Pharmacokinetics Tramadol

Orally administered tramadol ER 100 mg to 400 mg exhibited dose-proportional pharmacokinetics in healthy human volunteers (Ultram ER PI 2006). Tramadol ER is extensively metabolized through multiple cytochrome P450 pathways (3A4, 2B6, 2D6), of which 2D6 is responsible for formation of the O-demethylated metabolite, M1 (Ultram ER PI 2006). The analgesic activity of tramadol ER is mediated by racemic forms of both tramadol and M1 (Ultram ER PI 2006). However, tramadol has up to a six-fold greater analgesic effect than the M1 metabolite in animal models (Ultram ER PI 2006). Tramadol ER 200 mg once daily (qd) was compared with tramadol IR 50 mg every six hours (q6h) in healthy subjects.
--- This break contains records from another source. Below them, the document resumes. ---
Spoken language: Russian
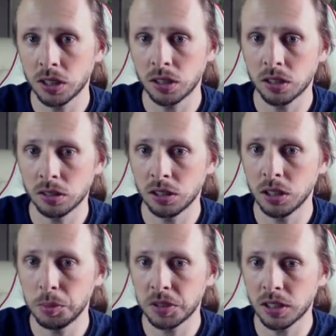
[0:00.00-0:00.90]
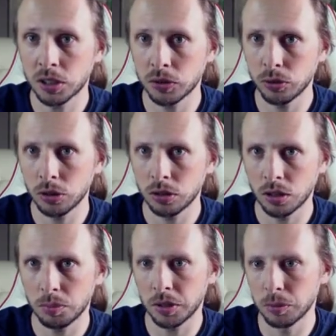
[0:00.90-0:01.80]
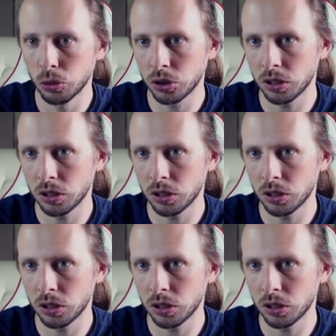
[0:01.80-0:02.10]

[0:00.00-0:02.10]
Почему я не написал свой?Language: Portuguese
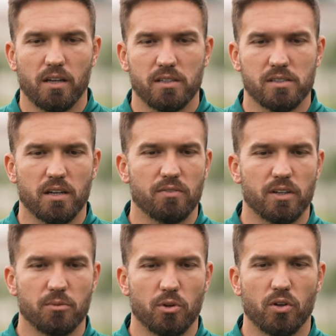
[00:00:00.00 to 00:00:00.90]

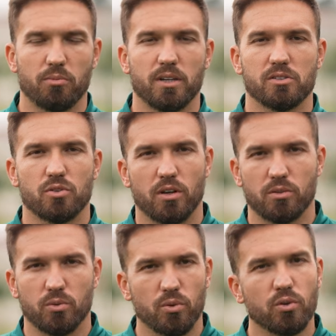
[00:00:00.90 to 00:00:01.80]
escrevendo meu nome na história
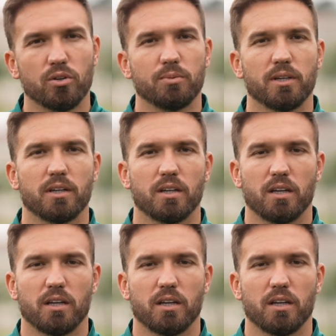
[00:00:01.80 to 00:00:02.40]
do clube.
Tramadol ER showed a steady and sustained rise in plasma concentration during the 24-hour period after administration, compared with tramadol IR, which exhibited more frequent fluctuations (Figure 3 ) (Ultram ER PI 2006). The M1 metabolite exhibited a pharmacokinetic profile similar to that of the parent drug (Ultram ER PI 2006). Tramadol and its M1 metabolite attained mean peak plasma concentrations at 12-15 hours, reaching steady state at 4 days (Ultram ER PI 2006). Tramadol ER may be taken without food. A high-fat meal slightly decreased tramadol area under the curve (AUC) and maximum concentration (Cmax) 16% and 28%, respectively, and extended its half-life to 17 hours, compared with 14 hours in fasted conditions (Ultram ER PI 2006).